Но каким бы ни было его удивление от созерцания столь необычайной награды, как бы ни был он растроган, все эти чувства удвоились по силе, когда Кастаньетт снова услышал барабанную дробь и увидел, как вперед выходит полковник.
А полковник между тем провозгласил громовым голосом:
— Во имя Республики и в знак благодарности за заслуги перед Отечеством лейтенант Кастаньетт отныне становится капитаном нашего полка!
Услышав приказ о своем назначении, наш герой побледнел и задрожал, как девчонка, впервые пришедшая на исповедь. Ему пришлось спешиться. Это был самый прекрасный день в его жизни.
VI
ЧУМА В ЯФФЕ
И вот теперь мы обнаруживаем нашего смельчака Кастаньетта в лазарете Яффы. Чума несет с собой чудовищное, невиданное опустошение; армию так и сметает ее бурным потоком; кажется, что чума воюет на стороне турков и мечтает отомстить за них. Там, где оказались бессильными ядра и шрапнель, торжествует чума. Невидимый враг стучится во все двери, наступает со всех сторон. Тягостным зрелищем был тогда расположенный в Яффе лазарет, и требовалось немало мужества, чтобы решиться хотя бы заглянуть туда…
Тем не менее Бонапарт в сопровождении боевых генералов Бессьера и Бертье, своего распорядителя кредитов Дора и главного врача Деженетта не только решился на это, но и не испугался беседы с теми, кто страдал больше других, мало того, он прикасался к их ужасным ранам, чтобы подбодрить несчастных и внушить им веру в выздоровление.
Среди больных он заметил Кастаньетта и сразу же подошел к нему.
— Ах, это ты, бедный мой герой! Что же, всякий раз, как я зайду в какой бы то ни было лазарет, я найду тебя там?
— Ей-богу, мой генерал, теперь-то мне кажется, что дело дрянь, что на этом будет поставлена точка. Но до чего же грустно, оставив на полях сражений чуть ли не все свои конечности, подыхать на больничной койке, словно презренный буржуа!
— Деженетт, — обратился Бонапарт к главному врачу, стоявшему подле него, — сделайте все, понимаете, абсолютно все, чтобы спасти этого человека. Это один из самых храбрых моих офицеров, и я очень им дорожу. Понимаете? Надо сделать все возможное и невозможное!
И, пожав руку невыносимо страдавшему от чумы Кастаньетту, генерал двинулся дальше.

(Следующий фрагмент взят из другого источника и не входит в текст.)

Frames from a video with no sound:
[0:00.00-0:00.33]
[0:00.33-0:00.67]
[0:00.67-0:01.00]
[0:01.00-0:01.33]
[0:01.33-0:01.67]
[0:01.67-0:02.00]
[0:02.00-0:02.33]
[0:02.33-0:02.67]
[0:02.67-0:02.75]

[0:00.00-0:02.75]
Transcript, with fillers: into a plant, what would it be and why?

Час спустя Деженетт вернулся к бравому вояке, которого и узнать-то теперь было трудно, так он был измучен болезнью, и сказал ему:
— Не могу и не хочу скрывать от вас, дорогой, что жить вам осталось всего лишь несколько мгновений… Но все-таки есть один-единственный шанс спасти вас, и это операция, которой, честно вам скажу, мне еще никогда не доводилось делать и которая заставила бы отступить самого бесстрашного…
— Что за операция?
— Замена желудка!
— Только-то? Приступайте, доктор, с этим мерзавцем я так намучился, что рад от него отделаться!
— Вы еще шутите! — вздохнул Деженетт, подозвал своих ассистентов и взялся за инструменты.

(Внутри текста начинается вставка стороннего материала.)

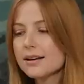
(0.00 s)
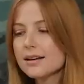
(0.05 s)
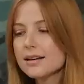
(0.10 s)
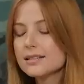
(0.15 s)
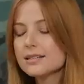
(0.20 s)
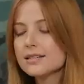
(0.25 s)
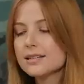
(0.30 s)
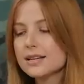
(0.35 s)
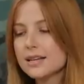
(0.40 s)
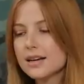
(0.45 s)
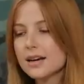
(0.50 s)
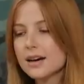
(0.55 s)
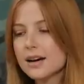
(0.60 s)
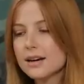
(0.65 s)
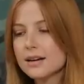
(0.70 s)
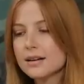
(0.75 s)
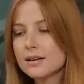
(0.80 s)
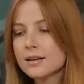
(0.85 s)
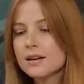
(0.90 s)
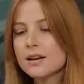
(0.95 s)
an
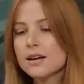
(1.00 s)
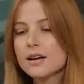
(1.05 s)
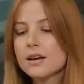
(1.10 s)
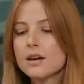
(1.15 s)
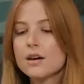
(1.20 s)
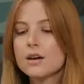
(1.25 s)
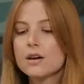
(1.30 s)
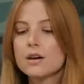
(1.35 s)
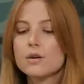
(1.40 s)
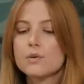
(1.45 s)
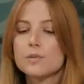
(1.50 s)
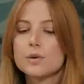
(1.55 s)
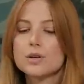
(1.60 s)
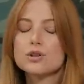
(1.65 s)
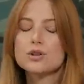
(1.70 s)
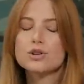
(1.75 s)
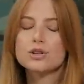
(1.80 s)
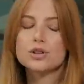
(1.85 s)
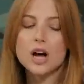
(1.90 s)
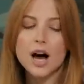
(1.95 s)
idea. We
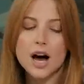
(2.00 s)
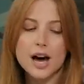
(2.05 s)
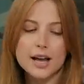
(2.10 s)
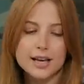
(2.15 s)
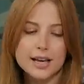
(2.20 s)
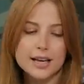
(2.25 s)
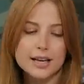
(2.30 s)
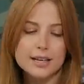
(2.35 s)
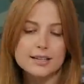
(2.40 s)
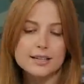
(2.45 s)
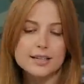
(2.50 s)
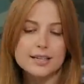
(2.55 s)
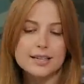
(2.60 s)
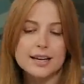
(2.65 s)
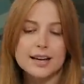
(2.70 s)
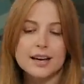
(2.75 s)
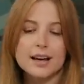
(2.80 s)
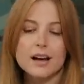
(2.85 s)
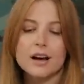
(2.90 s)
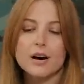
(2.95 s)
shot
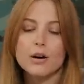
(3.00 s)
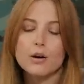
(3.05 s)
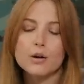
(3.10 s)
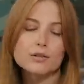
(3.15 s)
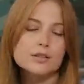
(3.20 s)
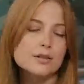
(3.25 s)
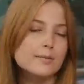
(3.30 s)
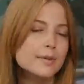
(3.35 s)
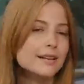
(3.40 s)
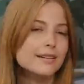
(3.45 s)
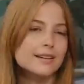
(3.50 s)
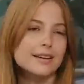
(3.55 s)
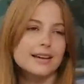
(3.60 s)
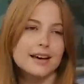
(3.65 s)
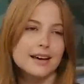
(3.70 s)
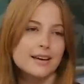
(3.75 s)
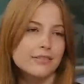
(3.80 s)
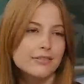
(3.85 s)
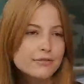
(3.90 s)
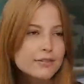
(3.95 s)
it
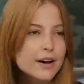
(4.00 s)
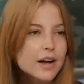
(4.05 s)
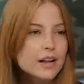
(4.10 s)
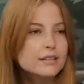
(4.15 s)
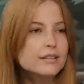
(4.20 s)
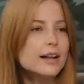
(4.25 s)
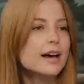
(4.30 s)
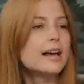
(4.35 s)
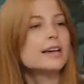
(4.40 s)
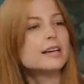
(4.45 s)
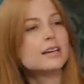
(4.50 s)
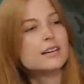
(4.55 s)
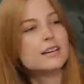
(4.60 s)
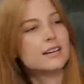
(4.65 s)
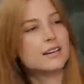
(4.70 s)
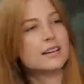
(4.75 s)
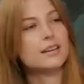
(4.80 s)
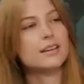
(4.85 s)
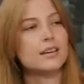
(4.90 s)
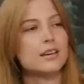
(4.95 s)
ultimately I felt
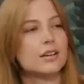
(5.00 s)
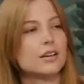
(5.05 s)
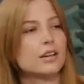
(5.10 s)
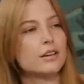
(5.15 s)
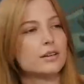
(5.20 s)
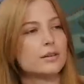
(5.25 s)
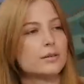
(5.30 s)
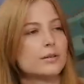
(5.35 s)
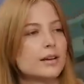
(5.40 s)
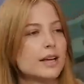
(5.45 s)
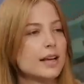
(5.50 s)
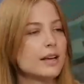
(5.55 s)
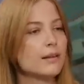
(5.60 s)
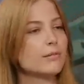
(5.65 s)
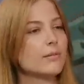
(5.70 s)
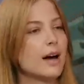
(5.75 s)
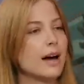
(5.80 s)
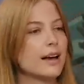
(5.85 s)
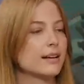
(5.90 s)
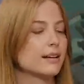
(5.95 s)
like you know
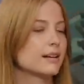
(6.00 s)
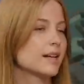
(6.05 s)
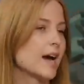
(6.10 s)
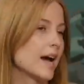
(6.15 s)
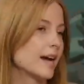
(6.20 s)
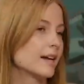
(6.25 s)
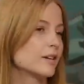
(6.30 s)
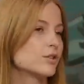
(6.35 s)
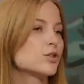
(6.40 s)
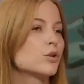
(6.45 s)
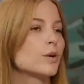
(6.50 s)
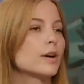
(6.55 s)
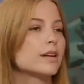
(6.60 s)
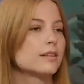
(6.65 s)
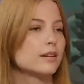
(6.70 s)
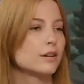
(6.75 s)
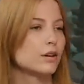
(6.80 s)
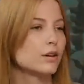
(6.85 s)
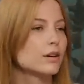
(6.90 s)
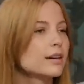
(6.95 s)
it. I I
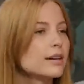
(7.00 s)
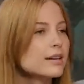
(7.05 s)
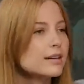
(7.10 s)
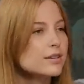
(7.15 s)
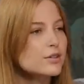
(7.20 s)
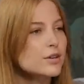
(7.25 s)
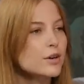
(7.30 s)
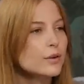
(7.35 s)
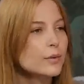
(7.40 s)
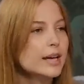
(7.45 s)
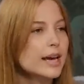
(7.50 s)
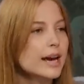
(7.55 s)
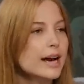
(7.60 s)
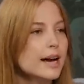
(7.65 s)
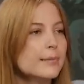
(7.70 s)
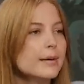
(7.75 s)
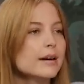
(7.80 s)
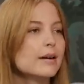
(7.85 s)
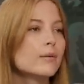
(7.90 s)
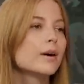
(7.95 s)
enjoyed the current intro we
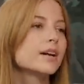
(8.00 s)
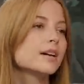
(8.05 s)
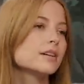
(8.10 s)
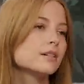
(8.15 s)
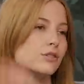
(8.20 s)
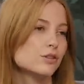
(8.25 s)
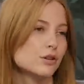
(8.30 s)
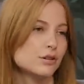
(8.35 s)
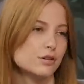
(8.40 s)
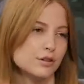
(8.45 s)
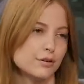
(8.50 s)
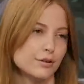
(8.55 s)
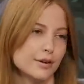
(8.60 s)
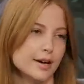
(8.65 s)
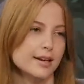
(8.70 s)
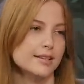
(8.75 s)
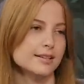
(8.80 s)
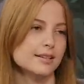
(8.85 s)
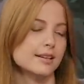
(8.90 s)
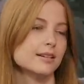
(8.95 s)
had, but I wanted to show it to you
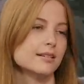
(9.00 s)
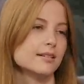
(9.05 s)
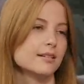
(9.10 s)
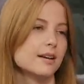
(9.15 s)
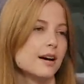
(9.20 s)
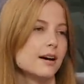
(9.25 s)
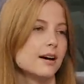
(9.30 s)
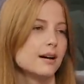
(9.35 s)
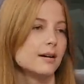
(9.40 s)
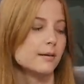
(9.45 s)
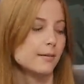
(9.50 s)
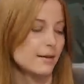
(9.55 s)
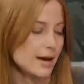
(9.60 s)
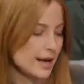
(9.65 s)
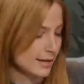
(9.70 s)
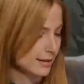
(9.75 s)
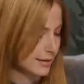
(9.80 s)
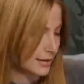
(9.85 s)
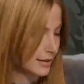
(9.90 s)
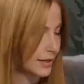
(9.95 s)
guys and uh,
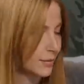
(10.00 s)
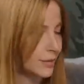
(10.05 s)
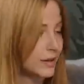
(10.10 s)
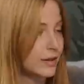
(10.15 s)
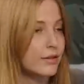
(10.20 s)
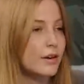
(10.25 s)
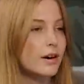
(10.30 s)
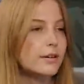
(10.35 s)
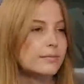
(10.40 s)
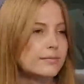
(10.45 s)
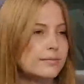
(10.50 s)
and see what you thought.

Кастаньетт даже не пошевелился. Первый сделанный скальпелем надрез он встретил веселым насвистыванием: конечно же это была мелодия «Марсельезы». Часом позже дело было сделано: у храбреца появился новый — двойной кожаный — желудок, и он был спасен!
VII
ВОЗВРАЩЕНИЕ БОНАПАРТА ВО ФРАНЦИЮ
Во время морского перехода наш славный Кастаньетт не раз нашел случай возблагодарить Провидение за все, что с ним случилось.

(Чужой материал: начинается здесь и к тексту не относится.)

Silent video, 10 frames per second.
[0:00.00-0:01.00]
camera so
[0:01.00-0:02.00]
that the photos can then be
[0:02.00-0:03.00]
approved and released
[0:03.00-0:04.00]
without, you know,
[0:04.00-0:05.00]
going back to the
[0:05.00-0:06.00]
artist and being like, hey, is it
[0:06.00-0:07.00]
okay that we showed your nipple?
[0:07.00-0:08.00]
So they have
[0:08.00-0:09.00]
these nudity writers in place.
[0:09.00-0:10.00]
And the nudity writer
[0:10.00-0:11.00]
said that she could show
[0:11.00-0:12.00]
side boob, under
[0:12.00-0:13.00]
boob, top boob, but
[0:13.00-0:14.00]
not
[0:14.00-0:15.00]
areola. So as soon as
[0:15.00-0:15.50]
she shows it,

«Да уж, мне неслыханно повезло! — думал он, глядя, как страдают от качки его спутники. — Просто неслыханно! Как я мучился от морской болезни во время предыдущего плавания! А теперь благодаря моему новому двойному кожаному желудку остаюсь свеженьким как огурчик! Если бы все, кто путешествует морем, знали, до чего удобно и приятно иметь такой желудок, они непременно обзаводились бы им, прежде чем пуститься в плавание…»
9 октября (17 вандемьера VIII года) флотилия, направлявшаяся во Францию, встала на рейд во Фрежюсе. Опасное плавание среди вражеских судов продолжалось ровно сорок один день. 16 октября, после триумфальных приемов, устроенных в честь его генерала последовательно в Эксе, Авиньоне, Балансе и Лионе, где все происходило особенно бурно и торжественно, Кастаньетт прибыл в Париж. В каждом из городов, где делали привал и принимали восторги толпы, сияющее лицо нашего капитана вызывало всеобщее восхищение, и Бертье, начальник штаба триумфатора, не раз испытывал жгучую зависть и ревность по отношению к своему подчиненному, которого встречали такими сумасшедшими овациями.